Washington doit étendre sa vision indo-pacifique vers l’ouest. L’ensemble de l’océan Indien, du détroit de Malacca au canal du Mozambique, doit être considéré comme un théâtre unique et interconnecté. Et même si les priorités stratégiques privilégient actuellement le théâtre du Pacifique, les États-Unis ne peuvent pas fermer les yeux sur le reste, car la Chine ne le fera pas.
En outre, les États-Unis doivent exploiter plus efficacement leurs atouts existants. Les îles stratégiques de Diego Garcia, ainsi que les territoires alliés comme Cocos Keeling (Australie) et La Réunion (France), offrent une portée inégalée à travers l'océan Indien. Ces points sur une carte pourraient changer la donne dans le nouveau Grand Jeu.

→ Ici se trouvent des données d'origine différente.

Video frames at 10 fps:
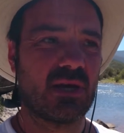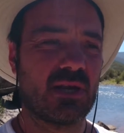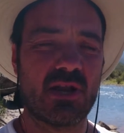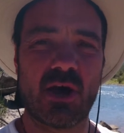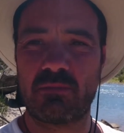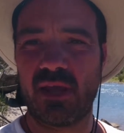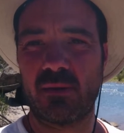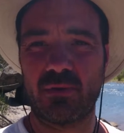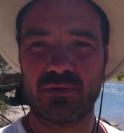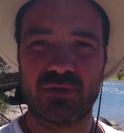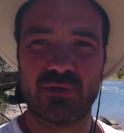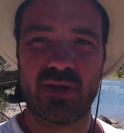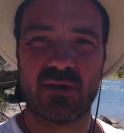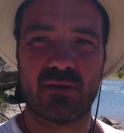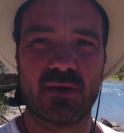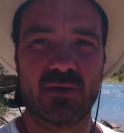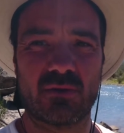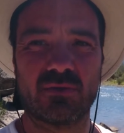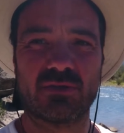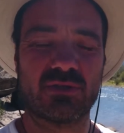not being able to do anything, you
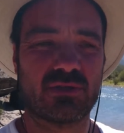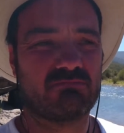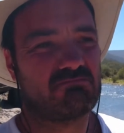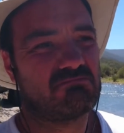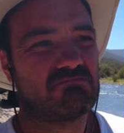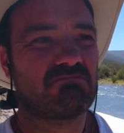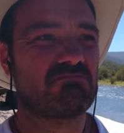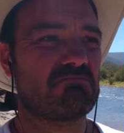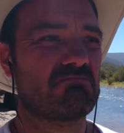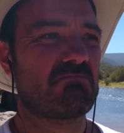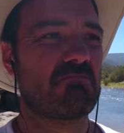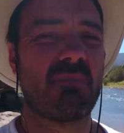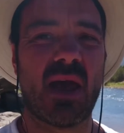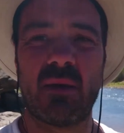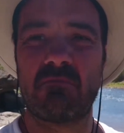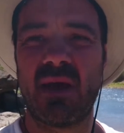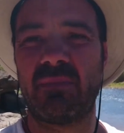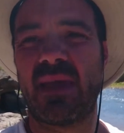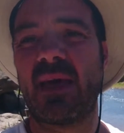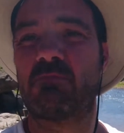know, just
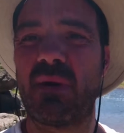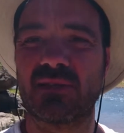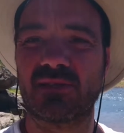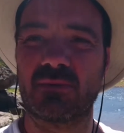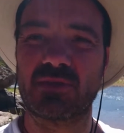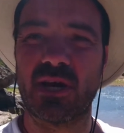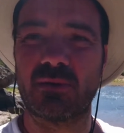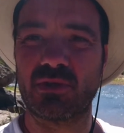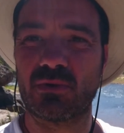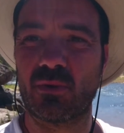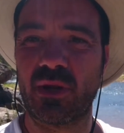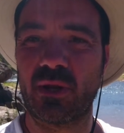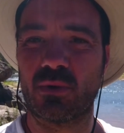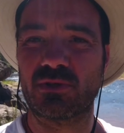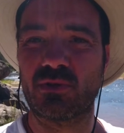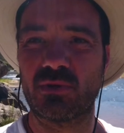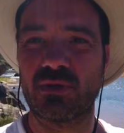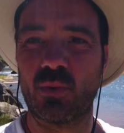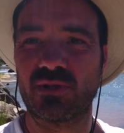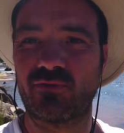maybe at best sometimes, you know, when it was good, it
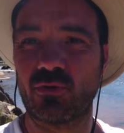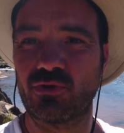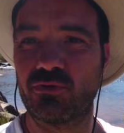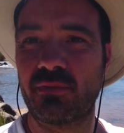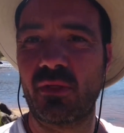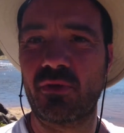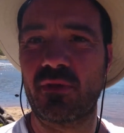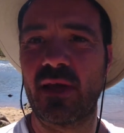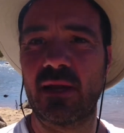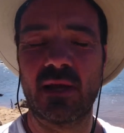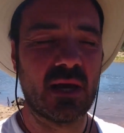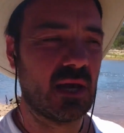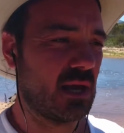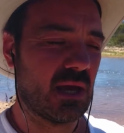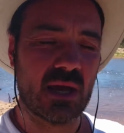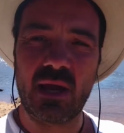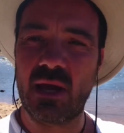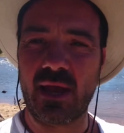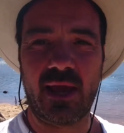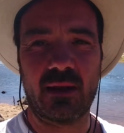was for 2 months, and then
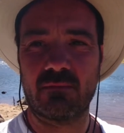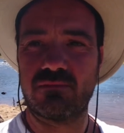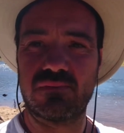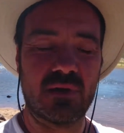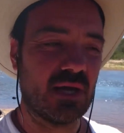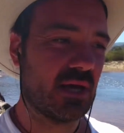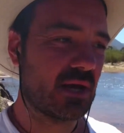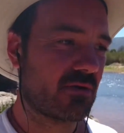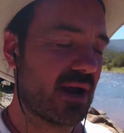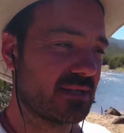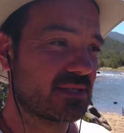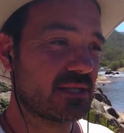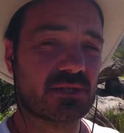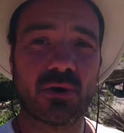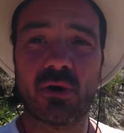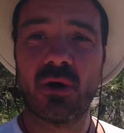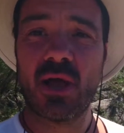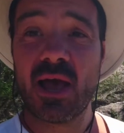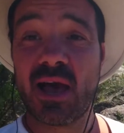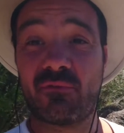again, crazy. So
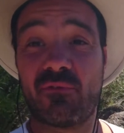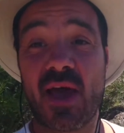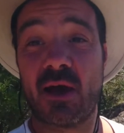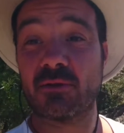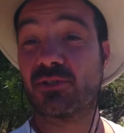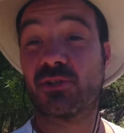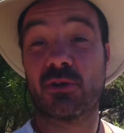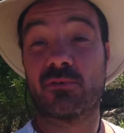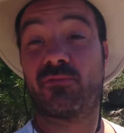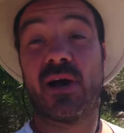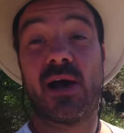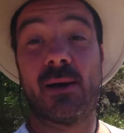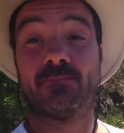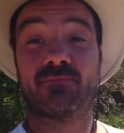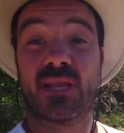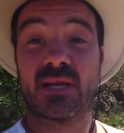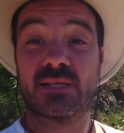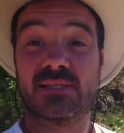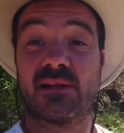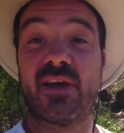I found sort of
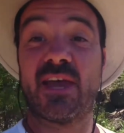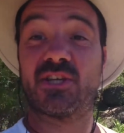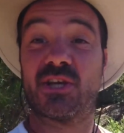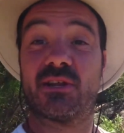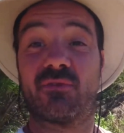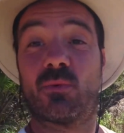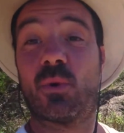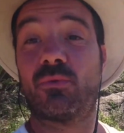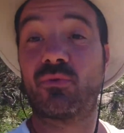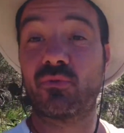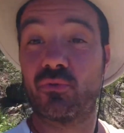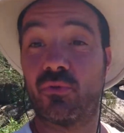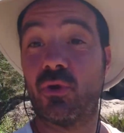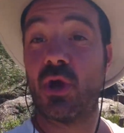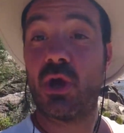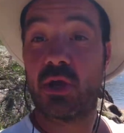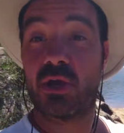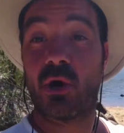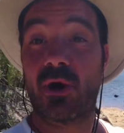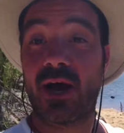salvation, if you want, through
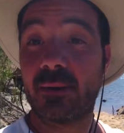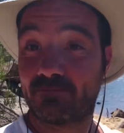yoga,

Les États-Unis doivent renforcer leur présence navale dans l’océan Indien, en tirant parti de partenariats comme le Quad pour créer une coalition maritime solide.
Mais considérer l’Inde comme un partenaire crucial ne devrait pas empêcher les États-Unis de cultiver des liens plus solides avec d’autres pays de l’océan Indien, notamment le Pakistan, les États insulaires et les pays côtiers. Cette approche diversifiée créerait un réseau de partenariats plus solide, capable de contrer l’influence chinoise dans l’ensemble de la région. Laisser les inquiétudes de l'Inde concernant ses voisins comme le Pakistan ou le Bangladesh empêcher des accords séparés avec ces pays critiques est une mauvaise stratégie.
De la même manière, les décideurs américains commettent une erreur lorsqu'ils supposent que la taille et la population de l'Inde seront suffisantes pour atteindre la prééminence dans la région de l'océan Indien. Les petits acteurs sont également importants. Par exemple, les Maldives comptent 900 000 kilomètre carré Zone économique exclusive, soit plus d'un tiers de la taille de la ZEE indienne, bien que son territoire terrestre représente environ 0,01 % de la taille de l'Inde. La Chine a réalisé son potentiel et a signé en mars un accord paquet militaire au sommet de son pont d'amitié Chine-Maldives de 200 millions de dollars.
Washington pourrait également engager un dialogue diplomatique avec Téhéran et Islamabad, cherchant à empêcher un alignement catégorique avec la Chine. Cela pourrait impliquer un mélange d’incitations et de pressions, allant des accords commerciaux à la coopération en matière de sécurité, visant à maintenir un équilibre des pouvoirs dans la région.
L’orgueil des États-Unis dans la région Indo-Pacifique pourrait bien être une nouvelle démonstration de leur Syndrome d'Icaremarquant la veille d’une autre guerre possible.
La mer d’Oman et le golfe Persique, autrefois bastions de la suprématie navale américaine, se transforment lentement en talon d’Achille de la grande stratégie américaine. Chaque jour qui passe voit l’influence de la Chine croître et les options américaines diminuer. La question n’est pas de savoir si Washington peut se permettre d’agir, mais plutôt de savoir s’il peut se permettre de ne pas le faire.